Howard Wallace's home page

Isaiah 61:10 – 62:3

Today’s reading continues the readings from ‘Third Isaiah’ which we have had in Advent and as alternate reading 2 on Christmas Day.  The time is post-Exile, sometime after about 520BCE, and the place is Jerusalem. The prophet is rejoicing because of the restoration of Israel after the release from exile in Babylon. In v. 10 the prophet speaks as one released to enjoy the promises of God to restore the people. But the prophet’s joy is not focused on vindication with the overthrowing of the oppressors of Israel. It is the type of joy that naturally springs forth at a wedding or in the new growth of springtime. It is joy that arises not just in God’s deliverance of his people but in the bringing forth of righteousness. Not only have the people been delivered but they have been changed in the process. This joy is based on the prophet’s understanding that God is opposed to injustice.

Earlier in v. 8, God had said: ‘I the Lord love justice, I hate robbery and wrongdoing.’ As he experiences the restoration of Israel the prophet rejoices on behalf of the people describing himself as one clothed in righteousness. He is dressed in ‘garments of salvation’ and a ‘robe of righteousness’ (v.10). The word translated ‘righteousness’ is tsedakah, which also means justice and mercy. The robing is indicative of the coronation of royalty, and indicates the prophet’s status as anointed representative of God (cf. Isa 61:1-2a).

The imagery that follows is partly like that of a marriage ceremony. The robe shines with the righteousness of God like the head-dress (perhaps a turban) and jewellery of a bridegroom and bride at their wedding. In any case, the prophet understands that God has now taken Israel in a covenant of faithfulness like a marriage. God’s faithfulness is also as predictable and reliable as the natural cycle of the growing earth. Israel is to exhibit that righteousness of God in its own restored life, so that it will be apparent to onlookers among other peoples (v. 11). The writer might also have had in mind an eschatological framework in this imagery, where they proclaim the beginning of ‘the year of the Lord’s favour, and the day of vengeance of our God’ (61:2).

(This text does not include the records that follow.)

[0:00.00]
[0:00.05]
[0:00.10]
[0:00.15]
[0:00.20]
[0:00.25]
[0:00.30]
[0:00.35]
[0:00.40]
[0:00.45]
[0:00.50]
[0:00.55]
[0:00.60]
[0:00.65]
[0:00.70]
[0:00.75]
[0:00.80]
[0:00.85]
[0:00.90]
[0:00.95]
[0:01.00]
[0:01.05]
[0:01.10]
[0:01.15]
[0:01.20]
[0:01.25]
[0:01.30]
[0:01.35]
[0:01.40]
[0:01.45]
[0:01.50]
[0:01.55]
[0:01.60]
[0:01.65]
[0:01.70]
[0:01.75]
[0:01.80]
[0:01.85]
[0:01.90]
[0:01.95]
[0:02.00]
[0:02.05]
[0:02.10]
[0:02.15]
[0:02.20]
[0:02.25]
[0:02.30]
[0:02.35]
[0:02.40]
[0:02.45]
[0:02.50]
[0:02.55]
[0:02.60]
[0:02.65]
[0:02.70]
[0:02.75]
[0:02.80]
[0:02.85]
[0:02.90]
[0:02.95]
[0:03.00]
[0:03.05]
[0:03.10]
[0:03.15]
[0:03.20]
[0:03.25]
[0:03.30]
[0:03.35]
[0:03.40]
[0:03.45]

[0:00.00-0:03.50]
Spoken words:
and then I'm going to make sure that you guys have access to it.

Chapter 62 opens with the prophet’s personal commitment to the restored Jerusalem. He will pray and intercede (in prophetic and especially Mosaic fashion) constantly until Jerusalem’s vindication is clear to all who had accused her of unrighteousness. He ‘will not keep silent’ (v. 1). This is in clear contradistinction to the silence of the Lord in 42:14. This prophetic writer characteristically takes ideas from previous sections in Isaiah and reinterprets them. The similarity to some of the language of the servant songs in Second Isaiah is an example (cf. especially Isa 50:4-11). He is completely absorbed in his intense expectancy, and it is clear that he will continue to speak until the dawn of the day of salvation (v. 1), or the ‘day of the Lord’. The image of the ‘burning torch’ recalls the ‘light’ and ‘brightness’ of 60:1, associated with the coming of the Lord’s glory. When this brightness arises the Lord will give Jerusalem a new name. According to Jeremiah 33:16 the new name of Jerusalem in the ‘day of the Lord’ is ‘Yahweh is our vindication’, which fits Third Isaiah’s previously stated understanding.

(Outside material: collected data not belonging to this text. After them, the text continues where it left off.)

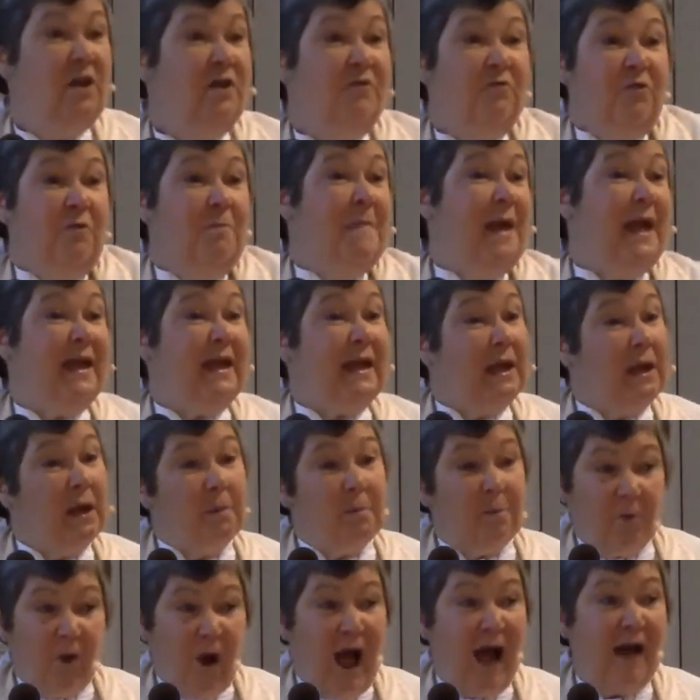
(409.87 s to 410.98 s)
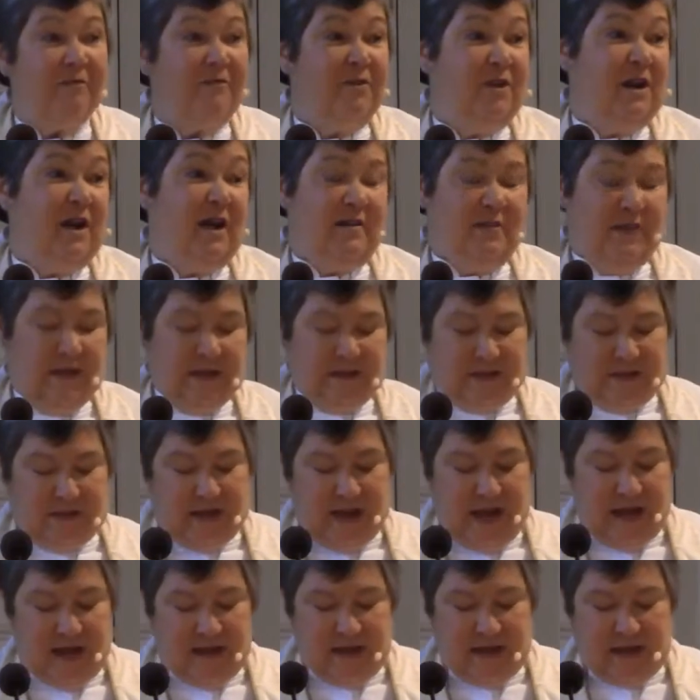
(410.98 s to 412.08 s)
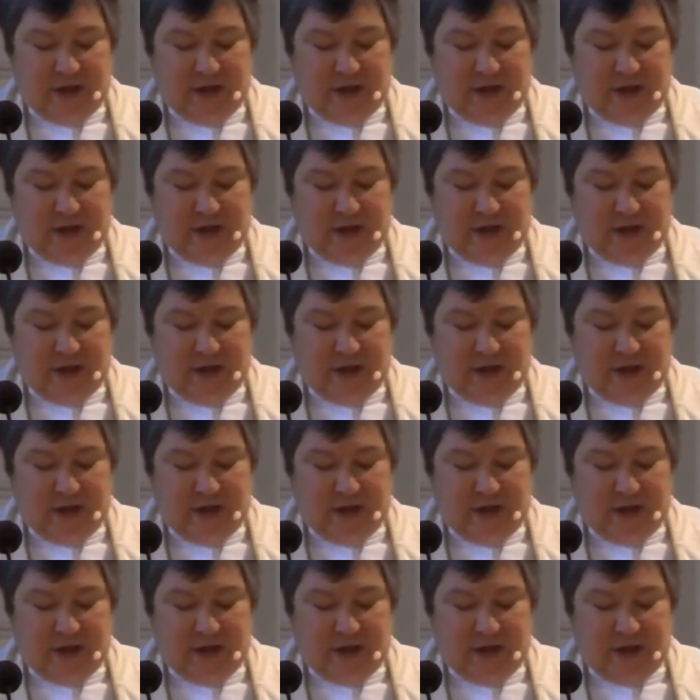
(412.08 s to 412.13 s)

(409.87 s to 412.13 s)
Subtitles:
for making a profit on this day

There follow two indicators of Zion’s royal status in the eyes of God. The prophet says Jerusalem will be ‘a crown of beauty in the hand of the Lord’ and ‘a royal diadem in the hand of your God.’ Again Third Isaiah appears to be alluding to previous descriptions of Israel, turning them on their head. In chapter 28 the garlands of the unjust will be trampled by the Lord, who will be ‘a garland of glory and a diadem of beauty’ to the righteous. Again we see the ethical dimensions of the prophet’s understanding of God’s glory. Whereas it was ancient kings who wore crowns shaped like city walls, now it is the Lord who will hold the crown or diadem of Jerusalem in his hand. This is a stunning image of the close and precious relationship between God and Israel. The proliferation of images in this passage speaks itself of the mystery and overwhelming joy that comes with God’s deliverance of his people.

The gospel of the day (Luke 2:22-40) continues the imagery of light and glory, and the salvation of God. Simeon is in effect the new Isaiah who now recognizes in Jesus the coming vindication of Israel. Luke emphasizes the light that will shine from Jesus’ coming as illumination or enlightenment to the Gentiles. Here he refers us back to the ‘glory of the Lord’ which shone as the angels delivered the message of Jesus’ birth.

The messages from Isaiah and Luke have some points on common. As well as the overwhelming joy in the coming of the Lord to his people, both have an ethical note to them. God’s deliverance of his people not only issues in their new freedom from oppression but in a new ethic, a new behaviour and way among God’s people. It also has a universal note. Through the justice and mercy of the people, the God of justice will enlighten the whole world. There is a world changing action taking place in this seemingly inconsequential event.